Porfirinas Cluster como Modelos de Citocromo P-450
Tendo em vista o exposto acima, torna-se evidente que uma supermolécula como o Mn(TCP) apresenta grande potencialidade como modelo de citocromo P-450, pois o caráter receptor dos clusters de rutênio pode ser modulado simplesmente alterando-se o seu estado de oxidação. Assim, a oxidação dos complexos de rutênio periféricos, do estado (III,III,III) para o estado (III,III,IV), aumenta o caráter receptor de elétrons dos mesmos. Esse efeito torna-se ainda mais pronunciado caso o cluster seja oxidado ao estado (III,IV,IV). Nesse caso, espera-se uma diminuição acentuada da densidade eletrônica do anel porfirínico e conseqüentemente do íon metálico coordenado ao mesmo. Além disso, o potencial de oxidação do anel porfirínico deve-se deslocar para regiões cada vez mais positivas, tornando-o muito mais resistente a ataques de agentes oxidantes. De fato, os estudos de voltametria cíclica e espectroeletroquímica do Mn(TCP) não indicaram nenhuma evidência dessa reação até +1,5 V. O estudo comparativo da Mn(TCP) e Mn(4-TPyP) para a reação de epoxidação do cicloocteno pelo iodosilbenzeno, em acetonitrila, não revelou nenhuma diferença significativa entre a atividade catalítica dos mesmos. Contudo, cicloexano foi oxidado seletiva e eficientemente a cicloexanol (45%) na presença de Mn(TCP), enquanto uma mistura (27% cicloexanol e 13% cicloexanona) foi obtida na presença de Mn(4-TPyP).
Supõe-se que o oxo complexo de alta valência, O=MnV(P), seja a espécie ativa responsável por essa reação catalítica. Porém, é muito difícil detectá-la, devido à sua elevada reatividade e, conseqüentemente, curto tempo de vida.
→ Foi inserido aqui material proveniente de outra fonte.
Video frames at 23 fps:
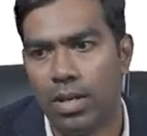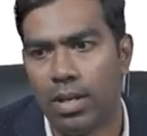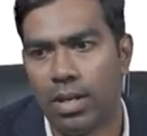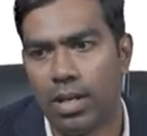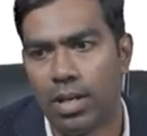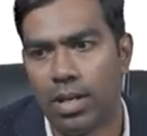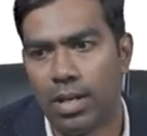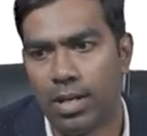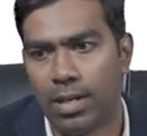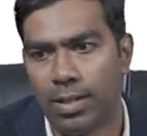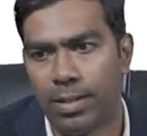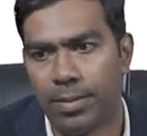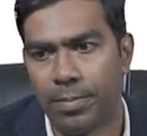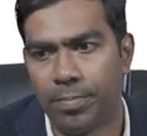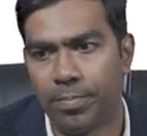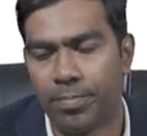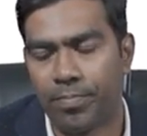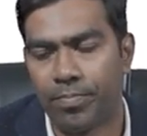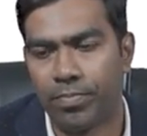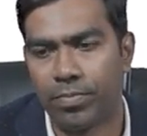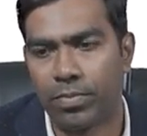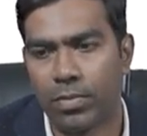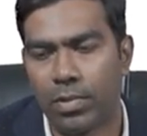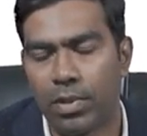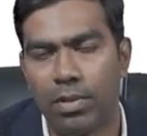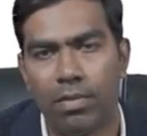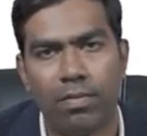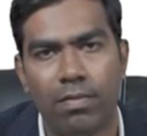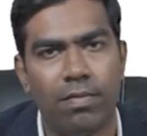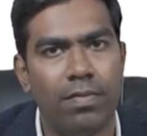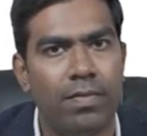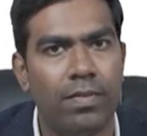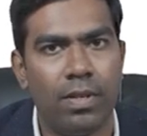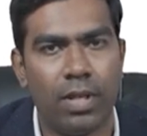um,
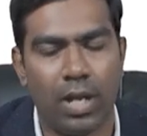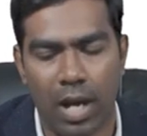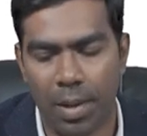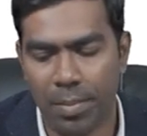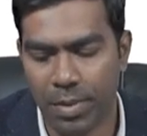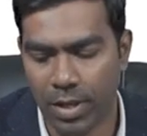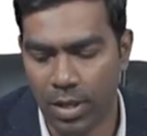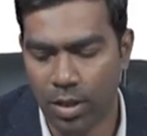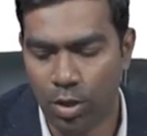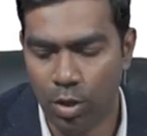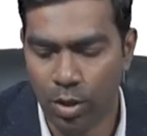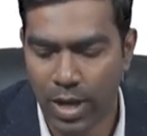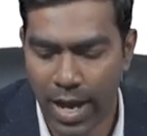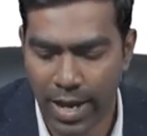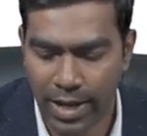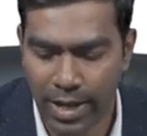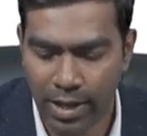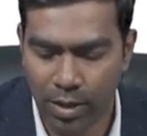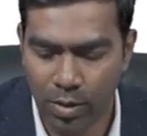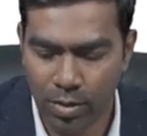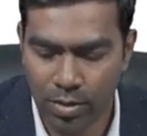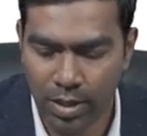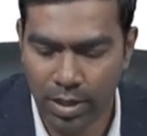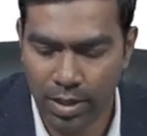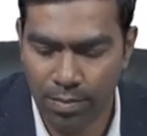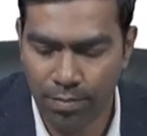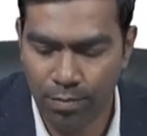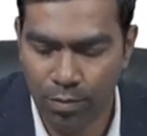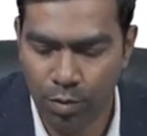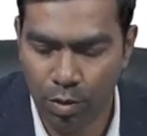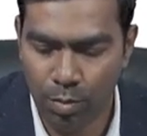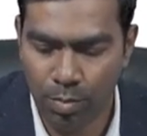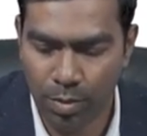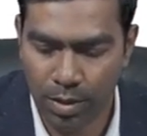I mean, to diagnose a
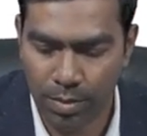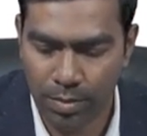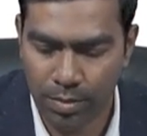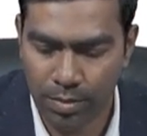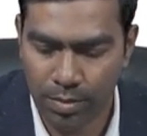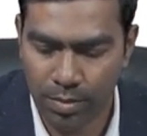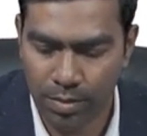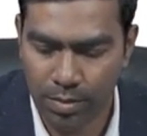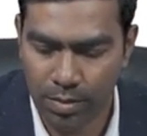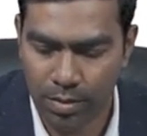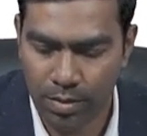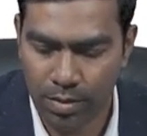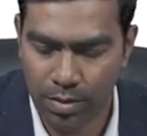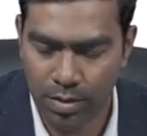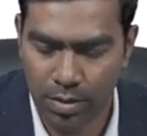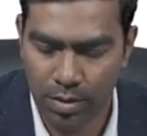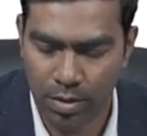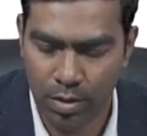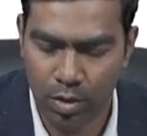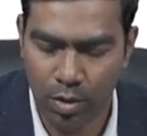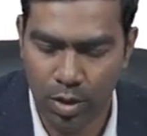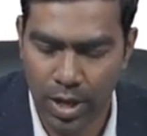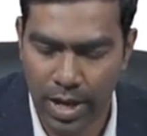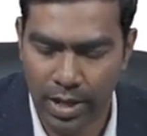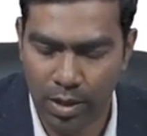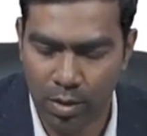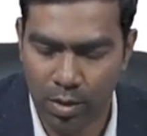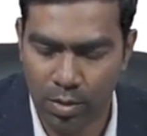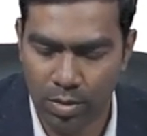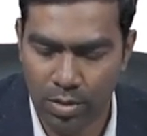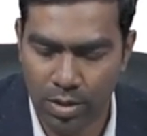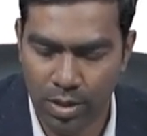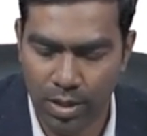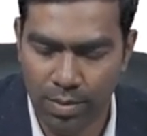lymphoma, to
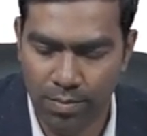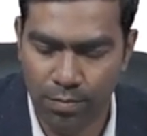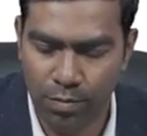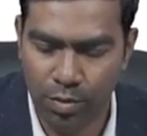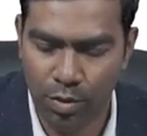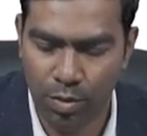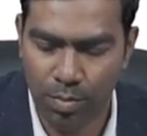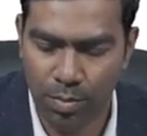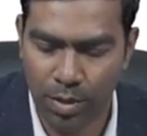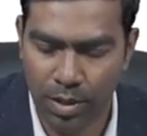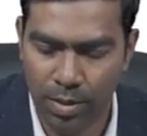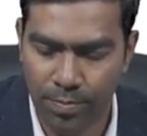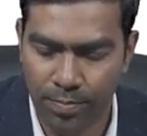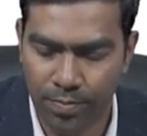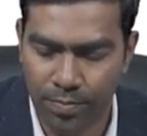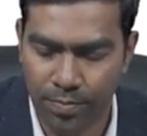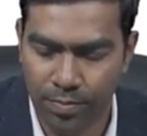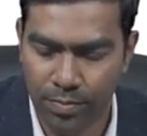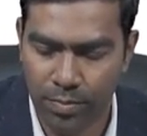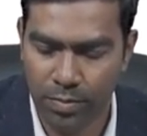diagnose a lymphoma,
Recentemente, contudo, Groves et alli verificaram a formação da espécie O=MnV(T-4-MPyP) 30 ms após a mistura de Mn(T-4-MPyP) com ácido peroxiclorobenzóico, em meio aquoso. Essa espécie decai lentamente (k=5,7 s-1) levando à formação da espécie menos reativa O=MnIV(T-4-MPyP). Por isso, tentou-se detectar a espécie O=MnV(TCP) misturando-se Mn(TCP) e uma suspensão de iodosilbenzeno em dicloroetano, numa cela de fluxo, e registrando-se espectros uv-vis sucessivos na faixa de 0,4 a 120 s. Foi observado o rápido deslocamento da banda V de 473 para 427 nm, consistente com a formação de O=MnIV(TCP). Por outro lado, na presença do substrato cicloexano, nenhuma alteração foi observada nos espectros sucessivos da mistura reacional contendo Mn(TCP). Porém, quando este catalisador supramolecular foi substituído por Mn(4-TPyP), nas mesmas condições experimentais, notou-se a formação de O=MnIV(4-TPyP). Esses resultados foram explicados considerando-se que Mn(TCP) é um catalisador muito mais eficiente, e que a espécie ativa de alta valência reage muito rapidamente com o substrato cicloexano regenerando o complexo de partida. Por isso, o oxo complexo de alta valência não se acumula no meio, não podendo ser detectado na presença do substrato. Na ausência do mesmo, contudo, a espécie ativa deve decair rapidamente para a forma mais estável O=MnIV(TCP), não podendo ser detectado na escala de tempo utilizado nos experimentos. Além disso, o pequeno aumento de absorbância observado em torno de 850 nm foi explicado com sendo um indicativo de que o potencial do O=MnIV(P) é apenas um pouco maior que da espécie Ru(III,III,IV). Logo, todos os clusters de rutênio periféricos devem estar pelo menos no estado (III,III,IV), na espécie ativa O=MnV(TCP), estabilizando o anel porfirínico e aumentando a reatividade daquele oxo complexo de alta valência.
Logo, quando esse complexo é utilizado como catalisador de uma reação redox, o estado de oxidação dos complexos periféricos das porfirinas clusters se ajusta espontaneamente às condições do meio, melhorando a atividade catalítica do sítio ativo (efeito eletrônico e sinergístico). Além disso, os clusters periféricos podem atuar como cofatores armazenando quatro ou mais equivalentes de oxidação ou redução, facilitando a ocorrência de reações multieletrônicas. Tais características são específicas das porfirinas polinucleares, evidenciando as vantagens dos materiais inorgânicos supramoleculares como catalisadores redox multieletrônicos.